Remember that mistakes happen. When they do, stay calm and walk through correcting the situation as soon as possible.

January 2023 Financial Tips

Tips to Get Your Finances in Tip-Top Shape

Here are some tips to get your finances in tip-top shape for 2023.

Know your net worth.

The first step to improving your finances in 2023 is to create a snapshot of your current financial situation. So note all your assets, then subtract all your liabilities (what you owe others) to calculate your net worth. When done on a regular basis, you will be able to evaluate changes to your financial status and identify steps to reach your financial goals.

Plan for hardships.

If the pandemic has taught us anything, it’s to plan for the unexpected. Now is the time to prepare by building an emergency fund that covers six or more months of expenses.

Prepare for a lower refund.

The 2021 tax year saw increases to the child tax credit and the dependent care credit, resulting in a big jump in tax refunds for many taxpayers. These changes, however, were not extended to 2022. If you plan to take advantage of either of these two credits on your 2022 tax return, be prepared for a possible decrease in your refund.

Create a debt repayment plan.

Design a plan to pay off your existing debts and try to avoid taking on any new debt. Pay special attention to credit card debt, as inflation is vastly increasing the cost of this debt every month! Also consider whether consolidating your debt is a good option for you.

Save for retirement.

Plan for your future self by building your retirement fund. In 2023 you can contribute up to $22,500 in your 401(k), plus another $7,500 if you’re 50 or older. Keep in mind your company may provide matching contributions up to a stated percentage of compensation. And you may be able to supplement this account with contributions to IRAs and/or other qualified plans.

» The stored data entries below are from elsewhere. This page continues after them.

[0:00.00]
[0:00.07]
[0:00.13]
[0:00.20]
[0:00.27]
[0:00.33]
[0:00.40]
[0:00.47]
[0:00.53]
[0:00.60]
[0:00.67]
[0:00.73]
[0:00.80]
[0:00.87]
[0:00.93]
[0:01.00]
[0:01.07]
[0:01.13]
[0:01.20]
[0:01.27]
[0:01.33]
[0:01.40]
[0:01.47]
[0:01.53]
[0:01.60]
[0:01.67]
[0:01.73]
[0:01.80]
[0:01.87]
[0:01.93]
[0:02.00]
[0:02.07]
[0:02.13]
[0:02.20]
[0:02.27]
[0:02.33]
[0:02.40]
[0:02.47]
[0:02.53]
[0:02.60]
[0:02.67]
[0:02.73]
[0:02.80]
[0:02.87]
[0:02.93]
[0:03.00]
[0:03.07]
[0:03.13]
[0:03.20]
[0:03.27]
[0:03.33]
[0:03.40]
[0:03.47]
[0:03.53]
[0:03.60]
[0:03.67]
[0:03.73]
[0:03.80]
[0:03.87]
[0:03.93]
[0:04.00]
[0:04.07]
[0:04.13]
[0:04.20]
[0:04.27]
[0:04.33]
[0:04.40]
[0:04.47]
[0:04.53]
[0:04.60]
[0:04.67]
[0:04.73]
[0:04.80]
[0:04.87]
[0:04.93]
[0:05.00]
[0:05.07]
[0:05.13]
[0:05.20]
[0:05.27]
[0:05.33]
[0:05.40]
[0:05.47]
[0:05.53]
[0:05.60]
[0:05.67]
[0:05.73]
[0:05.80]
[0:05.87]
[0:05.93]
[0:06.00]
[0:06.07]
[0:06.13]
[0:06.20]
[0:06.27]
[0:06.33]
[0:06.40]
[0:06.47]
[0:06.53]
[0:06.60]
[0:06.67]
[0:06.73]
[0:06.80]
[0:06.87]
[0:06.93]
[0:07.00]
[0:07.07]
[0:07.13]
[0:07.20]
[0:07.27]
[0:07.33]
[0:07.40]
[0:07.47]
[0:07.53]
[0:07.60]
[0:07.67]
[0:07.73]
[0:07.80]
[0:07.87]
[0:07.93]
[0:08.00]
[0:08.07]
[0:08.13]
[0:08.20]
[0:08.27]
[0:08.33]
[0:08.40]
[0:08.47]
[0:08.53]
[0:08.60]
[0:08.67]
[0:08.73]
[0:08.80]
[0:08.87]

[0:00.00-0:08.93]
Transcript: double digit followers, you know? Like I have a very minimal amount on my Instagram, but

Review and re-balance your portfolio.

Review your investments periodically and reallocate funds to reflect your main objectives, risk tolerance, and other personal preferences. This will put you in a better position to handle the ups and downs of the markets.

Set a date to review your estate.

Review your estate and legal documents at least once a year, in addition to whenever you experience a significant change in your life. Now is a good time to review your will, trust documents, beneficiary designations, powers of attorney, healthcare directives, and other estate- and legal-related documents.